The United States has just gotten into the game with the US Africa summit, which was first, we first had our first summit in 2014 under President Obama, and then we didn't have another summit until 2022 under President Biden. And President Biden did not meet with every one of the African heads of state, in fact, he met with none of the African heads of state personally.
He had a couple of group meetings with African leaders, but not the same level of personal engagement that Xi Jinping has brought to these forums. You also have a Chinese forum, a Turkish forum, a Russia forum, that just happened. The Russia forum was a big failure recently, just 19 countries, and several of them coup leaders showed up, they weren't invited to the US summit.
So why does it matter? Again, we talked about the votes in the UN, we talked about alternative coalitions, which are political, economic and potentially military coalition. Then you also have to look at demographics, I think this is probably one of the most important factors that is being underestimated today.
Africa is one of the fastest growing continents, it's second only to Asia, but it's gonna overtake Asia in just a few years. The median age of African countries is just 19.7, 60% of Africa's population is younger than 25, and so it's gonna make up the workforce of the future, it's gonna make up the market of the future.
And you can see the distribution here of how young the population is, 1.3 billion total population right now. Africa is expected to be 4.5 billion by 2100, by the end of this century. It really is the workforce of the future. You also have young people who are rapidly urbanizing.
They're gonna be the global consumer market. They're digitally connected, they're gonna be technology innovators and consumers. You have extensive, abundant natural resources. This is what's been fueling China's growth, its manufacturing growth, it fueled the colonizers growth as well. Right now, Russia is taking gold out of the Sahel countries, Mali, now it may be getting uranium out of Niger.
That gold is helping fuel the war against Ukraine. So vast natural resources, including oil and gas. It's interesting that when we talked about the green transition before the Ukraine war, the European countries and the United States involved and the World Bank and others, because they were looking for a green transition, said that they were gonna no longer fund African gas production, all right.
So Africa has significant reserves of gas. But as soon as the war happened in Ukraine, they reversed their mind and said, actually, we need that gas now. So that leads to a certain degree of resentment in African countries. Also, the strategic minerals that are necessary for a green transition are in Africa.
If you look at significant cobalt for our EV batteries and lithium, Congo has 70% of the global reserves of cobalt today. Guess who owns most of those mines, if not, pretty much all of them have investments in them China and China has the rest of the strategic minerals.
And so they're basically locking in these strategic minerals, which are gonna be absolutely essential for having some type of green transition. Africa also has a force, it has the second largest force in the world, so it's really absorbing carbon dioxide. The Congo basin is the second largest tropical rainforest on earth.
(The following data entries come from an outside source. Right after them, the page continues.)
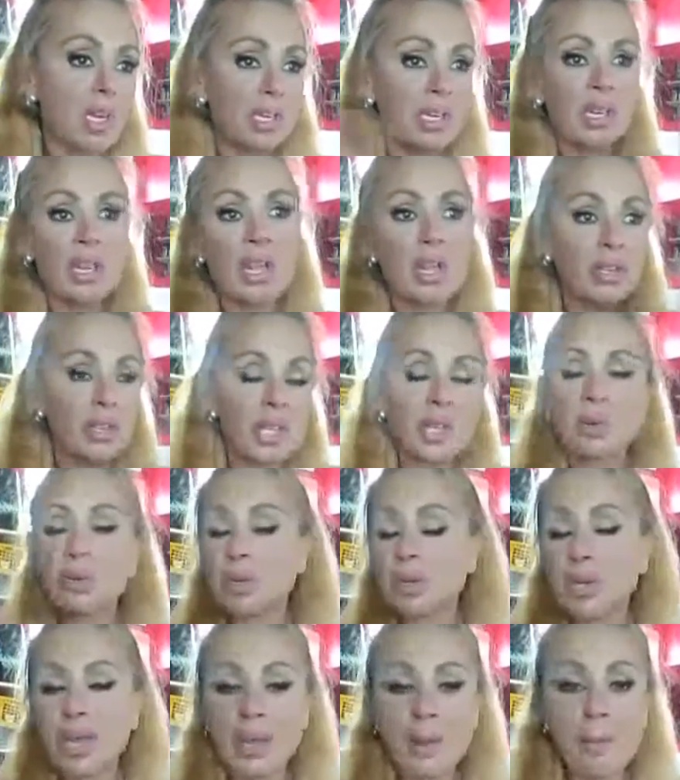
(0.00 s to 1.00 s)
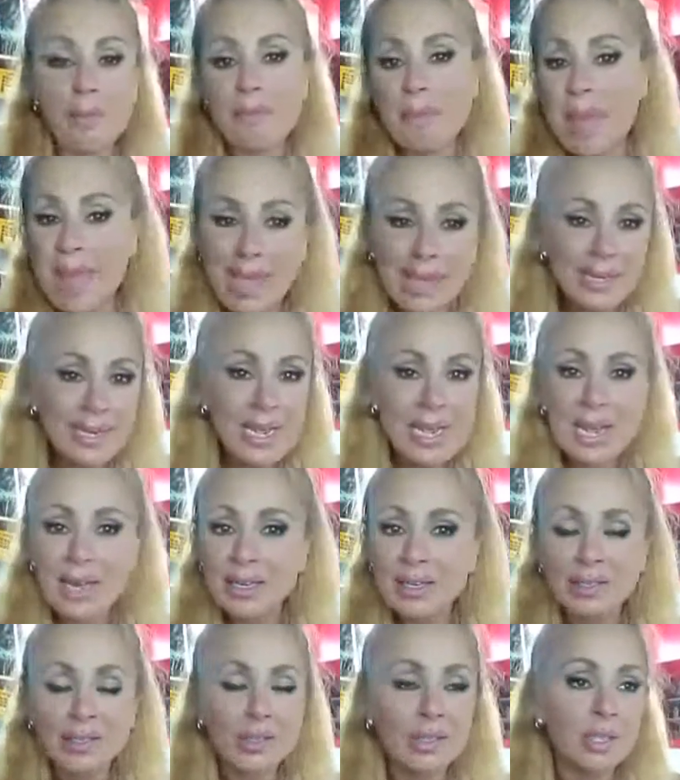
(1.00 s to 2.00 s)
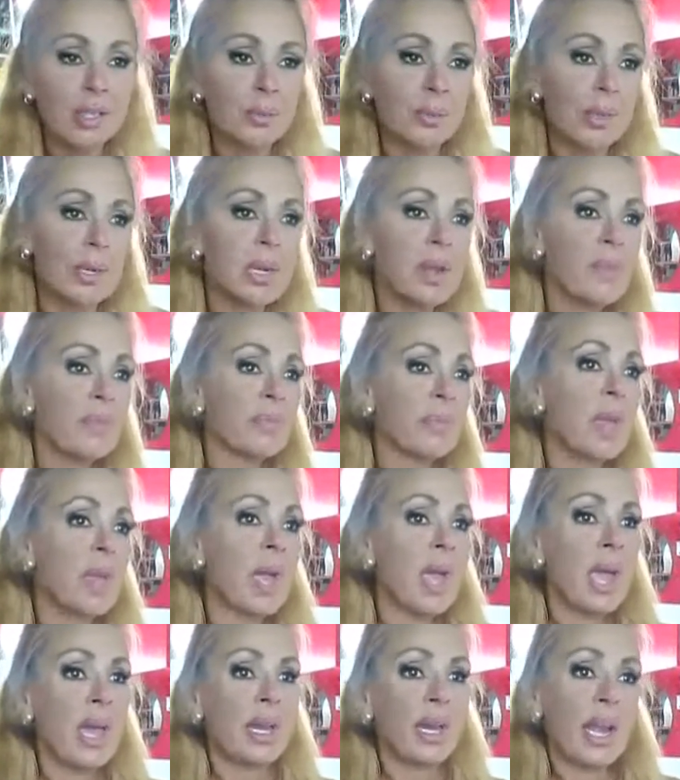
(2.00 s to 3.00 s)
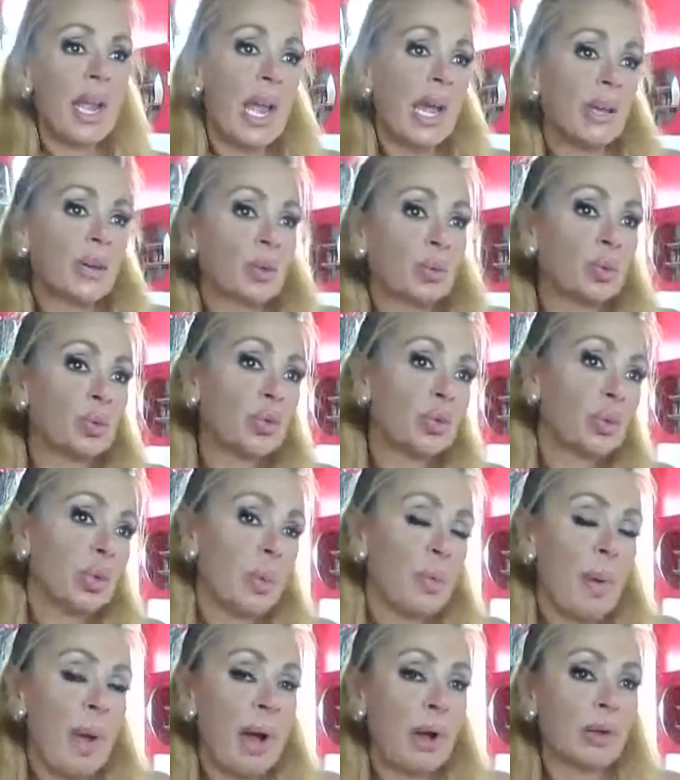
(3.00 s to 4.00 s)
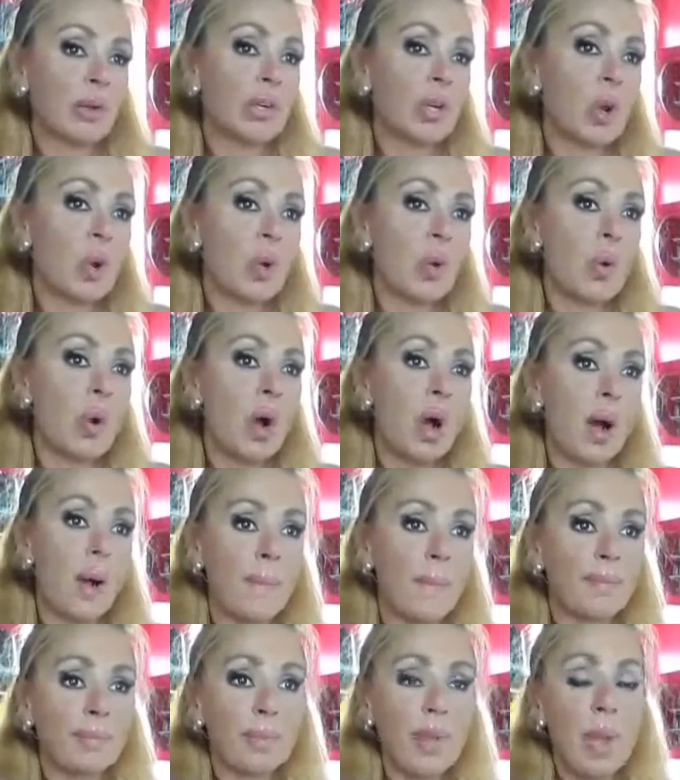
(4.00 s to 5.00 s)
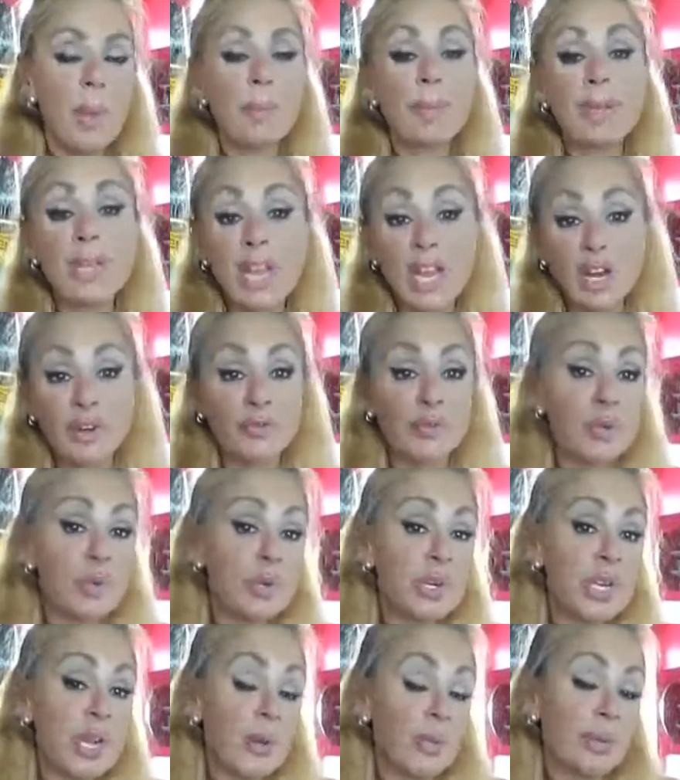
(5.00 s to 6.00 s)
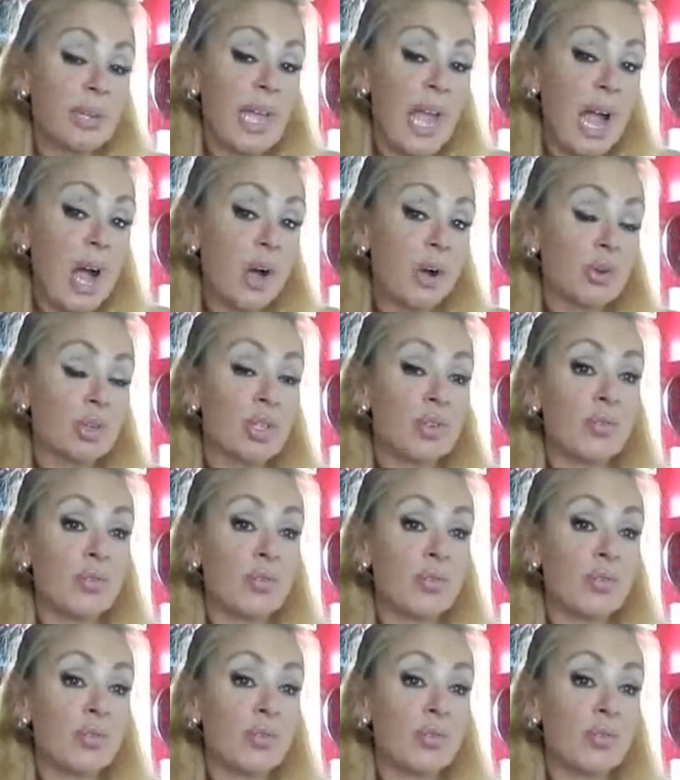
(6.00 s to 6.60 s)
And they would like manhandle him, and I had a rule about no, be careful when you come in the house.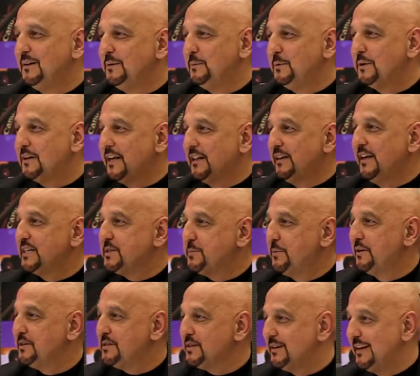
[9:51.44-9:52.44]
what can they
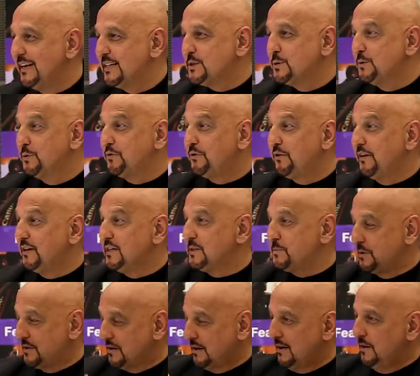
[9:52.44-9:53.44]
experience in the next 2-3 years,
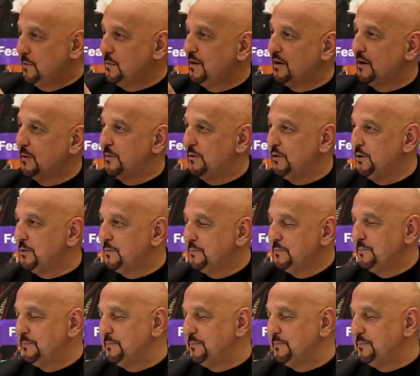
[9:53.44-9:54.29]
particularly working with you?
And then the size, in terms of this, as I mentioned before, you can just get a perspective about how large the African continent is. And it's key to trade links across the world, the Indian Ocean. And I said before, if you're gonna do overflight to the Middle East or basing stage, later on, I'll show you a slide that shows you how many militaries are actually based in Africa, and you'll see the reason why.
Because of these strategic lines of communication, as I said, this is what AFRICOM is very aware of.